Kemudian, dinasti politik juga tak luput pengaruhnya terhadap keberadaan partai-partai politik, yang saat ini kebanyakan dikuasai menurut kekeluargaan atau kekerabatan, dimana hal itu juga yang telah menyebabkan adanya sekat-sekat antara partai politik dengan masyarakat.
Sehingga melahirkan elite politik tertentu, padahal partai politik merupakan instrumen politik yang seharusnya mewadahi aspirasi masyarakat, bukan sekedar kepentingan elite. Dimana kepentingan elite partai ini yang cenderung menyebabkan adanya oligarki. Maka dari itu, justru kecenderungan dinasti politik yang terjadi merupakan alasan yang mendasar bahwa terjadi penurunan demokrasi itu sendiri, sebab demokrasi merupakan kedaulatan rakyat, yang utuh.
Sebenarnya dinasti politik telah terjadi di berbagai daerah di Indonesia, dimana salah satu keluarga yang mendominasi secara politik, berkuasa dengan bergantian diantara anggota keluarga. Sangat disayangkan bahwa pesona ketokohan yang menyebabkan hal tersebut terjadi.
Padahal, demokrasi melalui pemilihan yang dilakukan dengan sistem proporsional terbuka, dimana setiap orang, siapapun itu mempunyai hak suara untuk memilih dan dipilih, dihitung sama, sehingga diharapkan menumbuhkan iklim regenerasi.
Maksudnya adalah bahwa regenerasi tersebut bertujuan untuk menyeleksi kembali pejabat publik, dimana yang kinerjanya tidak sesuai dengan janji-janji selama kampanye, maka akan diganti dengan yang lebih menjanjikan. Oleh sebab itu, dinasti politik akan menyebabkan stagnasi regenerasi pejabat publik, sehingga terjadi hegemoni kekuasaan, yang justru menimbulkan monopoli kebijakan.
Maka apabila pemerintahan tidak berjalan secara demokratis, maka akan tumbuh bibit-bibit pemerintahan yang otoriter, mengingat bahwa Republik ini telah mengalami trauma dalam pemerintahan yang otoriter selama 32 tahun, dimana KKN (korupsi, kolusi, dan nepotisme) merajalela di penjuru Republik.
Pembatasan dua periode kepemimpinan tidak menjamin bakal hilangnya unsur dinasti politik, sebab masih adanya anggapan bahwa ketokohan seseorang yang akan menular kepada keluarga atau kerabat.
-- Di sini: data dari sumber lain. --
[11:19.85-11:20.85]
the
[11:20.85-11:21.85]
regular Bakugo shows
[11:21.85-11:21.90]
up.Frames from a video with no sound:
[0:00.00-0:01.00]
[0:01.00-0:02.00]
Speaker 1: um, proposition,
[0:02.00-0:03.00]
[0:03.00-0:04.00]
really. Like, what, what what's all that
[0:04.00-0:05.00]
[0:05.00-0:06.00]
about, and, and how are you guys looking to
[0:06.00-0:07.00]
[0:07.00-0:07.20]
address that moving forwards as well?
Padahal, tolak ukur mengenai hal tersebut belum terdapat data yang valid. Sebab seperti yang telah dijelaskan dalam sejarah, dalam sejarah kerajaan-kerajaan, justru kemunduran terjadi disebabkan oleh penerusnya.
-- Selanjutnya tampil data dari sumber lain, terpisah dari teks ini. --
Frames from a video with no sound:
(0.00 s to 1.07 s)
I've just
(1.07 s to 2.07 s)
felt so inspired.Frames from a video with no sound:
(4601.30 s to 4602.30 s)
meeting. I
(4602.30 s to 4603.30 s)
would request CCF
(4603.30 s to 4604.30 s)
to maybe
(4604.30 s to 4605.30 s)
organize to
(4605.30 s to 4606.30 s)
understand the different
Hal tersebut berulang kali terjadi sampai konsep demokrasi ditemukan, dimana setiap orang berhak untuk dipilih. Bahkan seorang yang bukan siapapun dapat menjadi Presiden di Republik ini, seperti Presiden ke-2 dan Presiden ke-7 yang telah membuktikan bahwa tiap orang mempunyai kesempatan yang sama secara politik di Republik. Akan tetapi, sayangnya beliau berdua tak menunjukkan apa yang dimaksud demokrasi itu sendiri. Hanya ujaran-ujaran dimana masyarakat disuruh menilai, tanpa bisa berbuat apa-apa bahwa demokrasi mulai layu, dan politik dinasti akan tumbuh.